The Desktop FilesDeploying Windows in a Virtual World

Wes Miller

Virtual computing is everywhere. If you aren't taking advantage of it, you should be. Virtualization reduces hardware dependence by essentially creating a hardware abstraction layer of its own and letting you move one or more guest systems, such as Windows Server or Windows client operating systems, among host systems.

Virtualization is, of course, different from emulation in that it doesn't imitate the processor of the guest. It simply represents the resources of the host system in a way that guest systems can access them. As a result, host systems are generic to guests. You can generally move a virtual guest from a system built by one OEM to one built by another OEM—the hardware of the host usually doesn't matter. But there are caveats. For example, if you move a guest from hardware with a processor from one CPU vendor, such as AMD, to another, such as Intel, you could have problems (depending on the virtualization technology you're using). That's because virtual computing technology only passes information from the host to the guest and back; it doesn't emulate a specific CPU for the guest (as, for example, Microsoft® Virtual PC running on a legacy PowerPC-based Macintosh does).
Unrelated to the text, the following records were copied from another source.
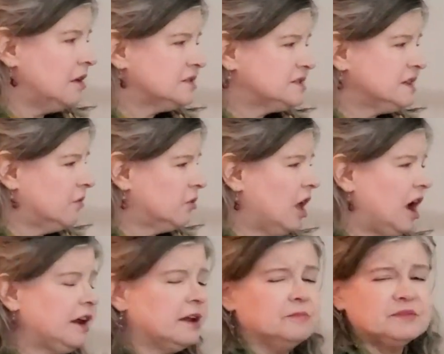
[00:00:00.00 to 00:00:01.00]
several
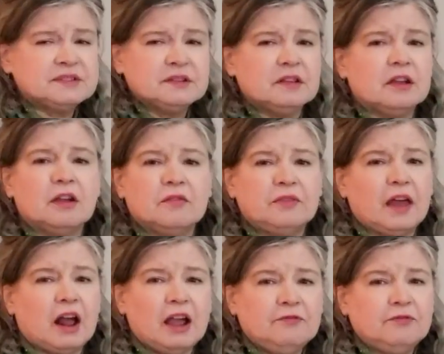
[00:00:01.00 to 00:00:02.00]
items
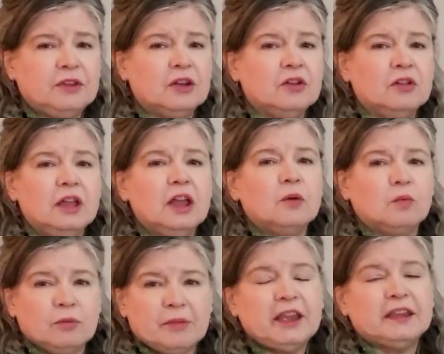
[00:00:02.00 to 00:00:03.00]
that I feel
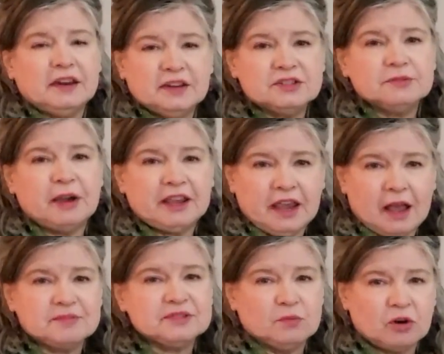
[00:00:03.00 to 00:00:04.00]
will make it into my
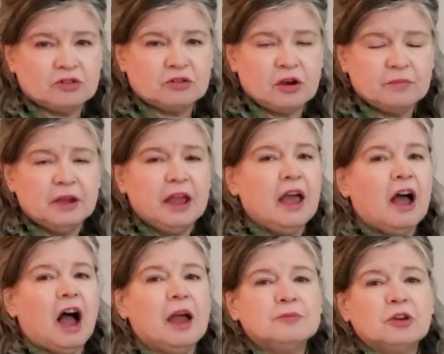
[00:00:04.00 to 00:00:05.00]
capsule wardrobe.
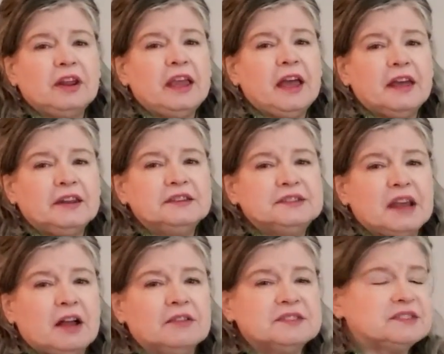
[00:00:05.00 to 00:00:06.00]
I'm going to edit
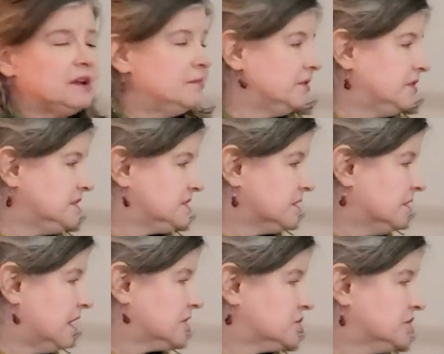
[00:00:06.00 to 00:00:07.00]
down some of these
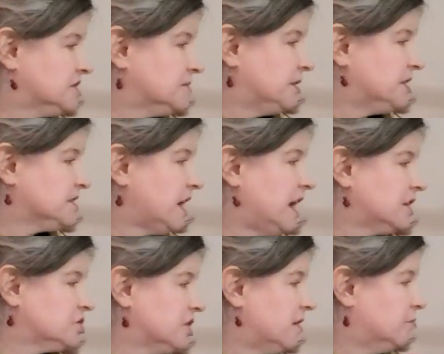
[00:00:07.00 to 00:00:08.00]
selections because I
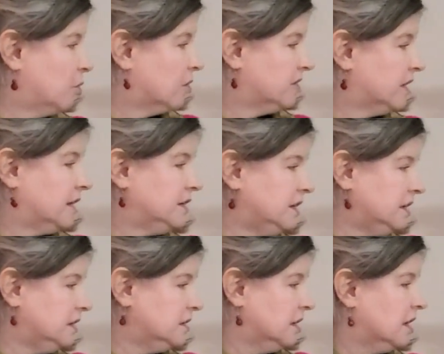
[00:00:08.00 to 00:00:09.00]
actually have more than I
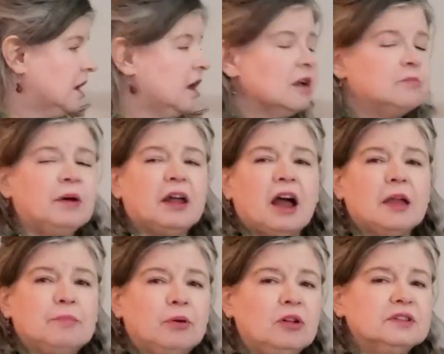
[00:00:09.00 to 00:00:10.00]
need. But
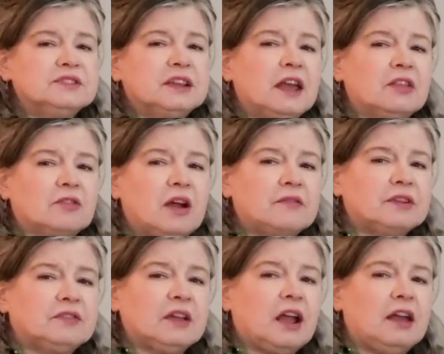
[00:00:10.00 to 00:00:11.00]
I pulled together
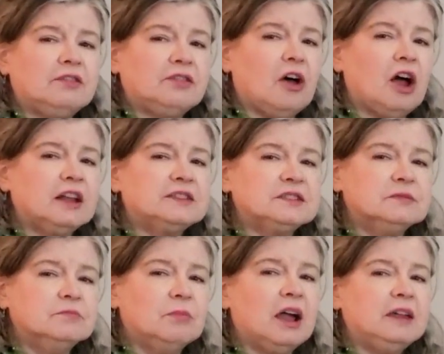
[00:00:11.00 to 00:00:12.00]
everything I thought
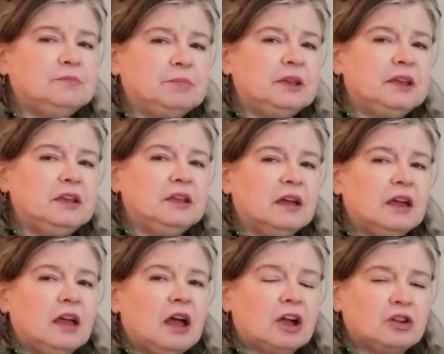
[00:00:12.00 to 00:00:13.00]
might be
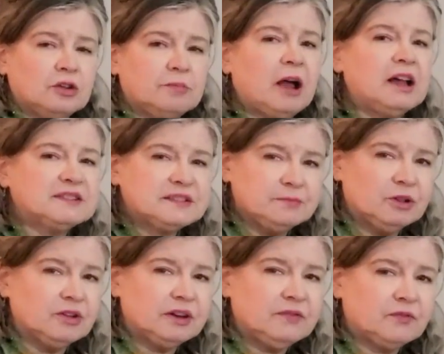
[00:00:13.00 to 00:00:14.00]
a good
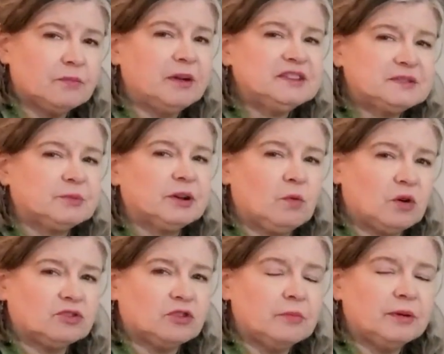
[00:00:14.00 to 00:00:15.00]
possibility for my spring
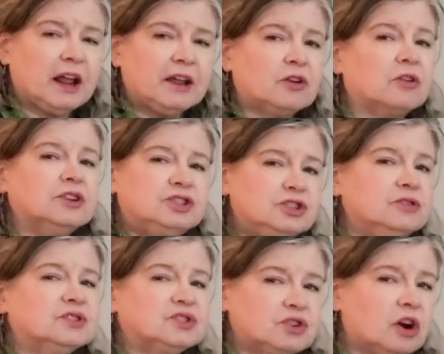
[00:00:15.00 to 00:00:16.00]
wardrobe. And I encourage you
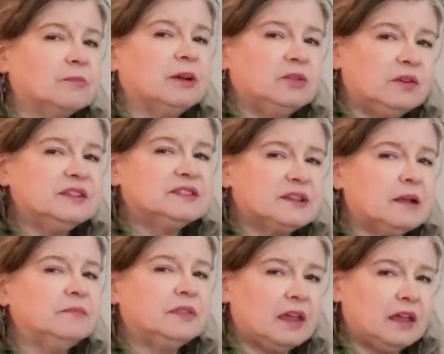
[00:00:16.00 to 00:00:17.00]
to start by doing the
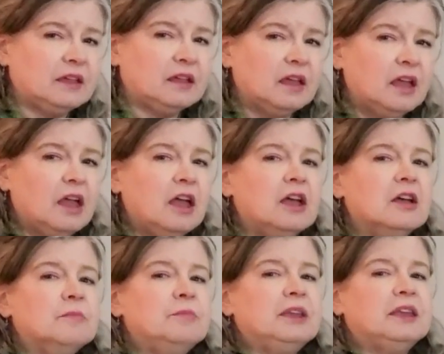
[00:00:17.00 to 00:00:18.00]
same thing.
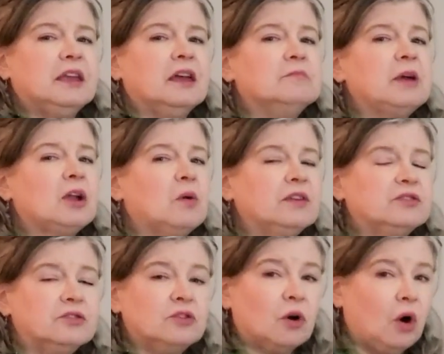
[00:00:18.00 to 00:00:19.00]
Begin by going
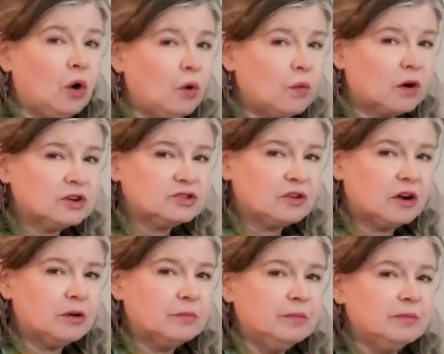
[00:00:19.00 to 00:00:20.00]
through your whole
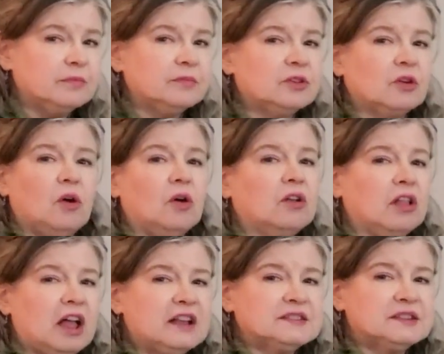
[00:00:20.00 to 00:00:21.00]
wardrobe, your whole
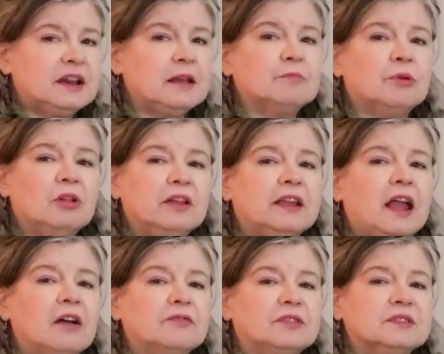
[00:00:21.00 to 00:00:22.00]
closet, and pulling
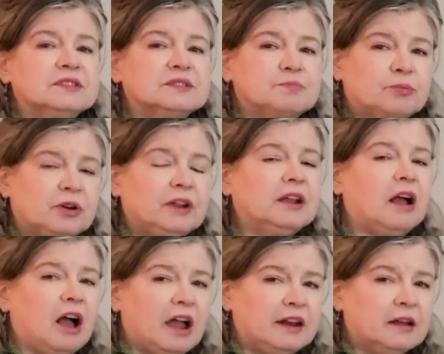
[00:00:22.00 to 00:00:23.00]
out the spring
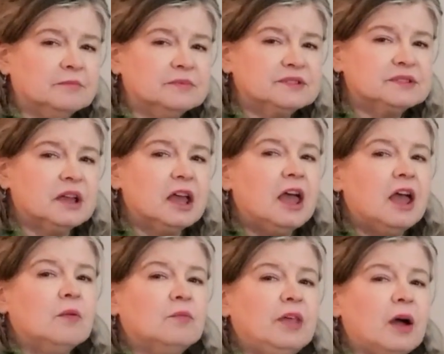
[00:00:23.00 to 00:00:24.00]
items
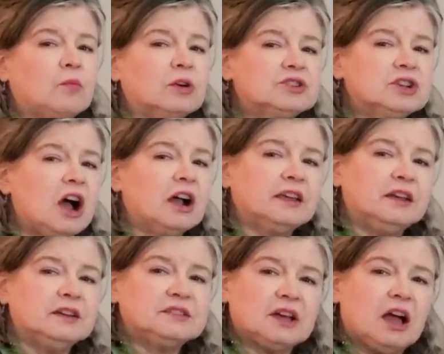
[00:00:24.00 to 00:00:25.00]
that we're
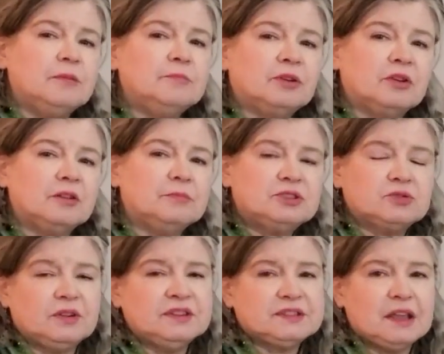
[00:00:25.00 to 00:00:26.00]
talking a time period of
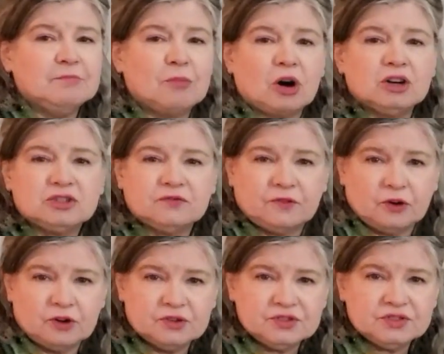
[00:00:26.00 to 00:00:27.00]
between, say, March
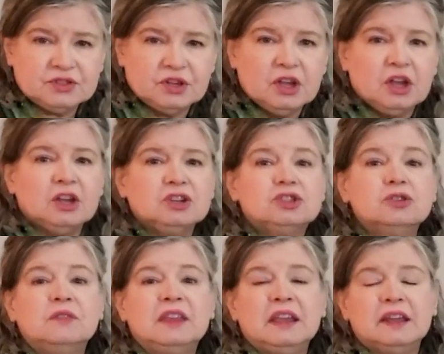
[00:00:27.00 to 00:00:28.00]
1st
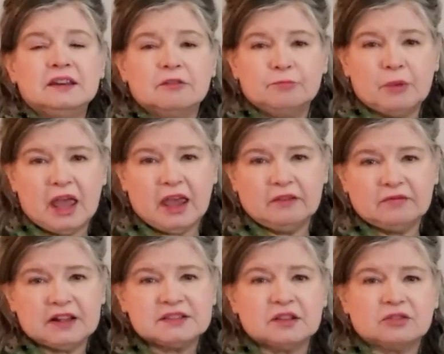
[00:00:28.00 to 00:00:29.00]
to the end of May.
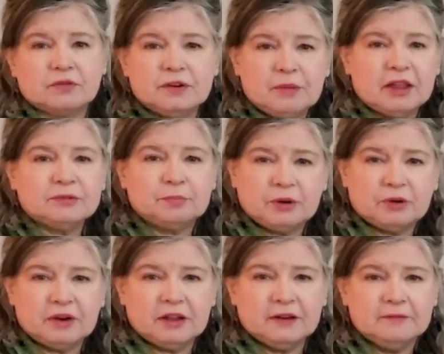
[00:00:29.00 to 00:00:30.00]
That's a 3-month
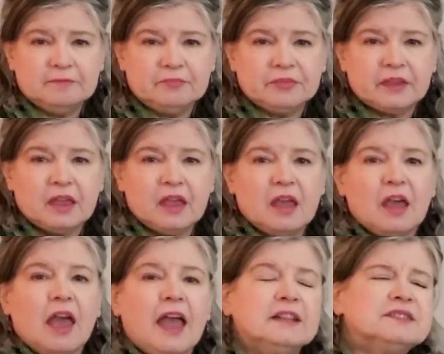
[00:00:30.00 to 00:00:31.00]
period.
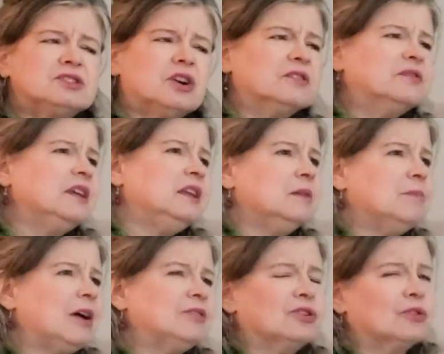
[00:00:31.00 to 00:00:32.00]
And start thinking
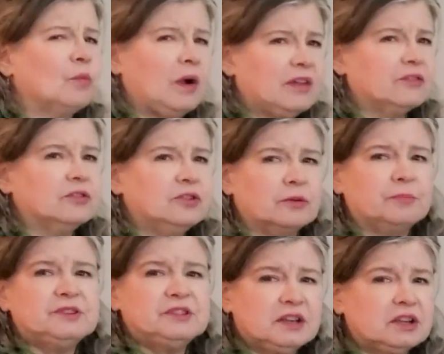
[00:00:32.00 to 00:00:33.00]
about your weather, your
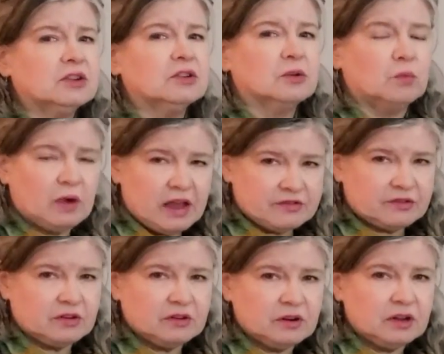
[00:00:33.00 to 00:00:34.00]
particular
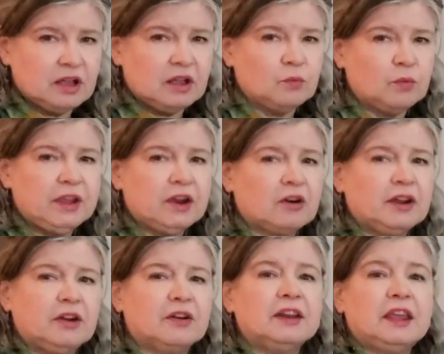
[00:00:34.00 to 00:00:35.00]
weather. We are
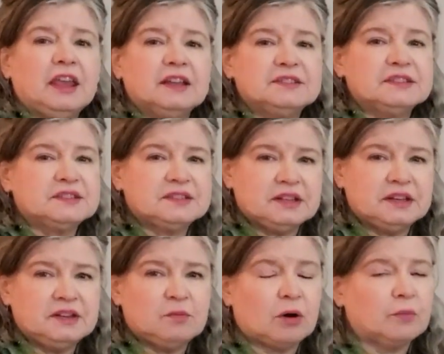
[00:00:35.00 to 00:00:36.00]
here in Kansas
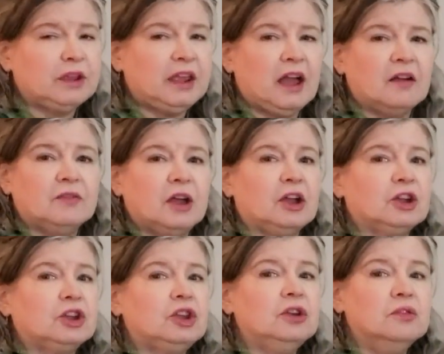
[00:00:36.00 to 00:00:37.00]
City where we have a
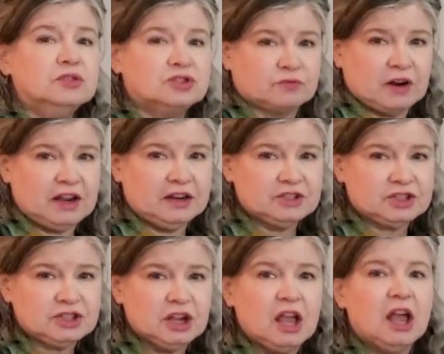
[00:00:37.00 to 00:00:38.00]
huge range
However, virtualization does emulate key hardware components to the guest. Most often this is limited to networking, video (generally a very constrained device without an advanced emulated GPU), and mass storage. These compounds all function by presenting one or more types of software-emulated devices to the guest. Now, if you've been reading my column for a while, you'll notice that is the same list of devices that Windows® PE cares about. In virtualization, those are the same types of devices you need to have in order for Windows to really do any work. Additionally, all virtualization technologies must emulate a BIOS. While they could also emulate the Extensible Firmware Interface (EFI), the limited selection of EFI-based operating systems today renders that of limited use. All of this emulation allows virtual guests to boot. The BIOS and each of the devices emulate an actual device in software and present that device to guests. This means they require the same drivers (not always Windows-provided drivers) that the actual device would require. This is an important concept to bear in mind.

While some virtualization technologies also allow for USB (or USB 2.0) devices to interface with them, I won't dive into the particulars of these technologies here. Aside from those USB devices that require either drivers (printers, USB wireless NICs, and so forth) or certain DirectX® support (not usually present in most virtualization technologies), there isn't much you should have to do to get them to work. Keep in mind that support for USB or other non-emulated devices is, of course, dependent on the virtualization technology you are using. Be sure to know the limitations (sharp edges, as I like to say) of the virtualization product you're using before trying to get new devices to work with it.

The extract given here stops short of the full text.